Shwe Yote Hlwar, 5 years old, cries as she looks at the dead body of her father Zwe Htet Soe, 26, a construction worker who was shot in the head during a protest in North Okkalapa township killing at least 6. Myanmar. © Panos Pictures
A mother mourns the dead body of Aung Zin Myint, 20, a student protestor who was shot in the chest and arm and died as the security forces fired on the protestors earlier in the morning in Dala, near Yangon, Myanmar. © Panos Pictures
Police stand and watch as people clash with pro-military supporters who attacked people in the neighborhood with swords and sticks and injured at least four. Yangon, Myanmar. © Panos Pictures
Protestors hide in an apartment stairway after police and military joint security forces cracked down on their anti-coup demonstration, Yangon, Myanmar. © Panos Pictures
Police arrest a protestor in downtown Yangon, Myanmar. © Panos Pictures
Military and police beat an arrested family after cracking down on a protest using gunfire, rubber-bullets, slingshots and beatings, Mandalay, Myanmar. © Panos Pictures
Protestors use homemade weapons such as airguns and slingshots to fend off security forces from coming into their neighborhood, in Tharketa township, Yangon, Myanmar. © Panos Picturees
People carry a man with a gunshot wound as military and police joint security forces open fire on protestors during a crackdown in Hlaingtharyar industrial zone on the outskirts of Yangon, Myanmar. © Panos Pictures
Volunteer medics arrive to rescue injured people shot by security forces trying to disperse a demonstration and road block in Mandalay, Myanmar. © Panos Pictures
In the cities, as demonstration have abated and the military has established a heavy security presence in towns and cities where demonstrations have been taking place, a low-level campaign of bombings and arson against government-owned and linked businesses and institutions has kept the country in a state of febrile tension.

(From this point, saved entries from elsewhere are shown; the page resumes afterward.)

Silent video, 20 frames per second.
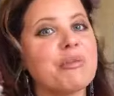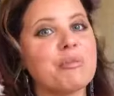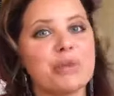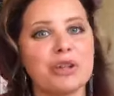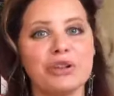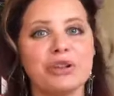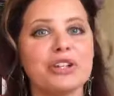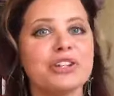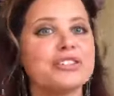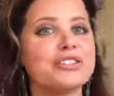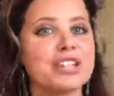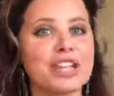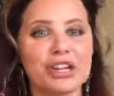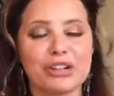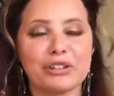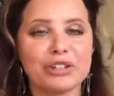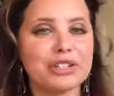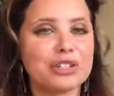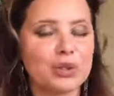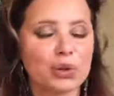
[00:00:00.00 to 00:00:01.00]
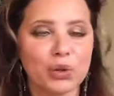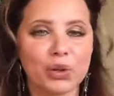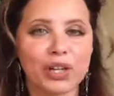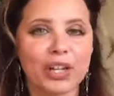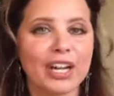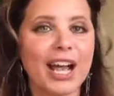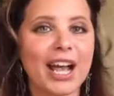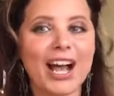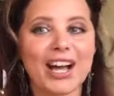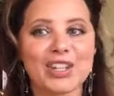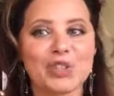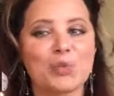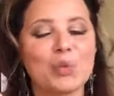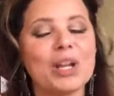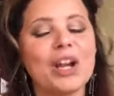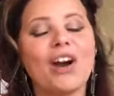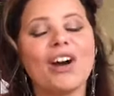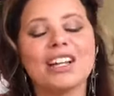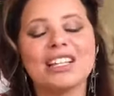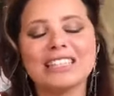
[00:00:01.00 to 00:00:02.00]
unfamiliar territory
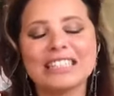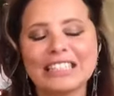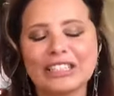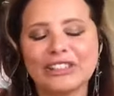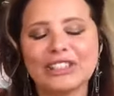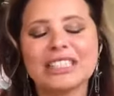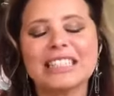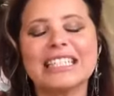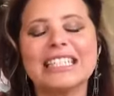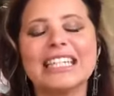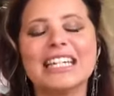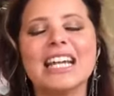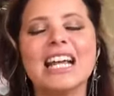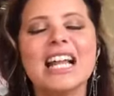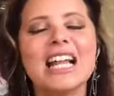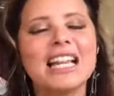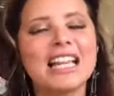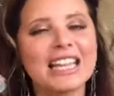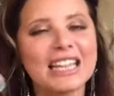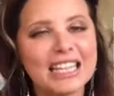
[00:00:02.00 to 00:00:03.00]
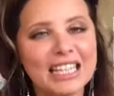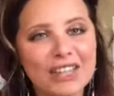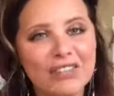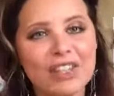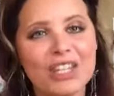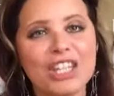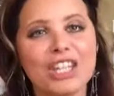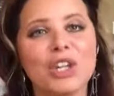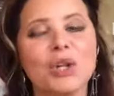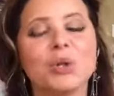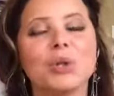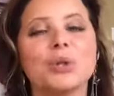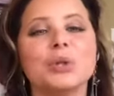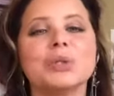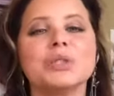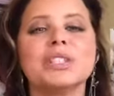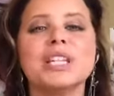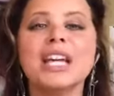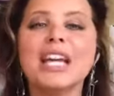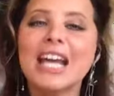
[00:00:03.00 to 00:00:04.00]
as we are literally leaving the
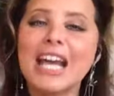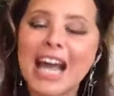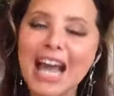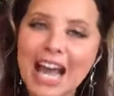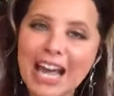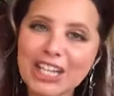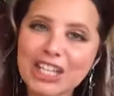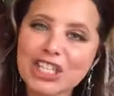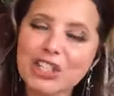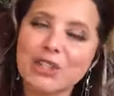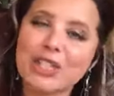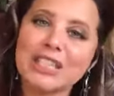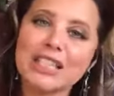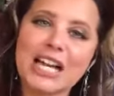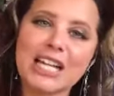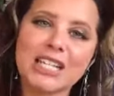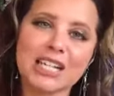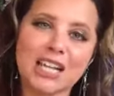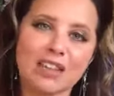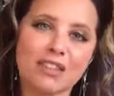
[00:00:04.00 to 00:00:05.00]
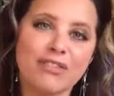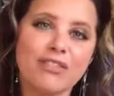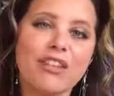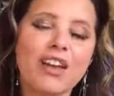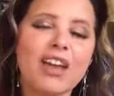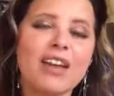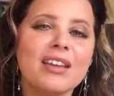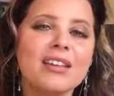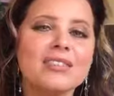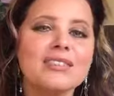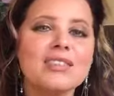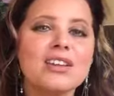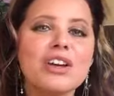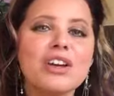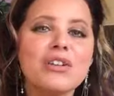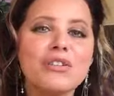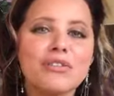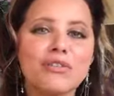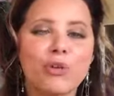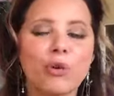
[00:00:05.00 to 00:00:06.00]
old, entering that death
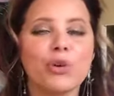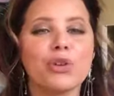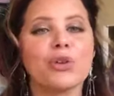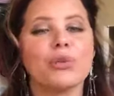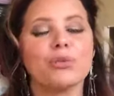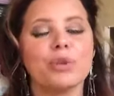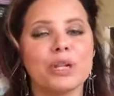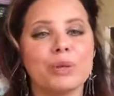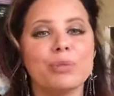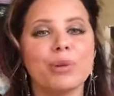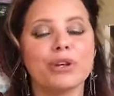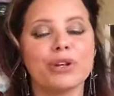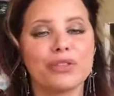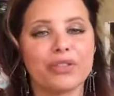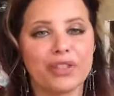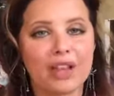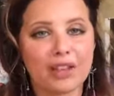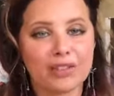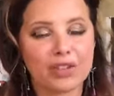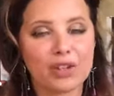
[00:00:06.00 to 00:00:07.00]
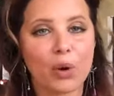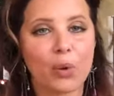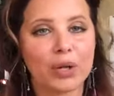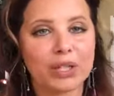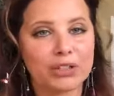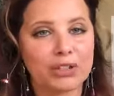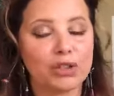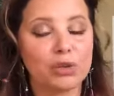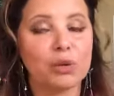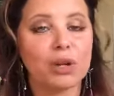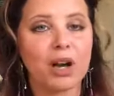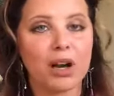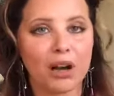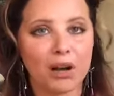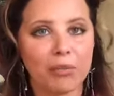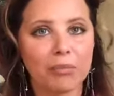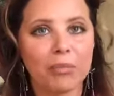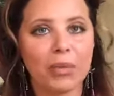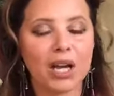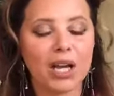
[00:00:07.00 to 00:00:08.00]
phase for the rebirth that's going to
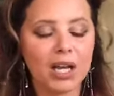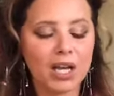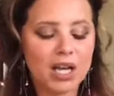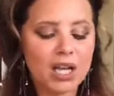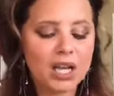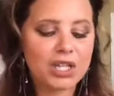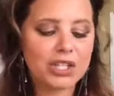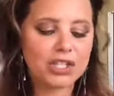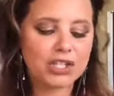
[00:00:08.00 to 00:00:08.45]
come.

Father Nay Win Tun and mother Moe Moe Khine weep as they carry their 1-year-old daughter Thin Thawdaw Tun who was shot in the eye with a rubber bullet fired by the security forces, while the baby was inside their home in Yangon, Myanmar. © Panos Pictures
Thurein (21) was shot at least three times in the chest and the head with rubber bullets as military and police cracked down on a protest using gunfire, rubber-bullets, slingshots and beatings in Mandalay, Myanmar. © Panos Pictures
Patients and family members at a makeshift treatment ward for people with gunshot wounds at a hospital in Yangon where volunteer medical workers have been discreetly treating victims of the crackdowns by the security forces, Yangon, Myanmar. © Panos Pictures
Family members and relatives sit beside the dead body of Kyaw Htet Aung, 19, a high school student who was shot in the neck while protesting in Dala, across the river from Yangon, Myanmar. © Panos Pictures
Shwe Yote Hlwar, 5yr, holds onto her mother Thet Htar and cries at the funeral of her father Zwe Htet Soe, 26, a construction worker who was shot in the head two days earlier when the military and police joint security forces cracked down on protestors in North Okkalapa township killing at least 6. Yangon, Myanmar. © Panos Pictures
Family and relatives mourn the death of Daisy Kyaw Win, 32, who was shot in the head the day before as the security forces opened fire on the people blocking a road in Mandalay, Myanmar. © Panos Pictures
Despite crackdowns and arrests during the day, people hold candles and sing protest songs at dusk, in Tamwe township, Yangon, Myanmar. © Panos Pictures
An artist uses an LED projector to project symbols of protest in support of the NLD and Aung San Suu Kyi in Yangon, Myanmar. © Panos Pictures
This body of work from Myanmar's violent return to military rule will be exhibited at the 2021 edition of Visa pour l'image, the international photojournalism festival in Perpignan, France, from 28 August to 26 September.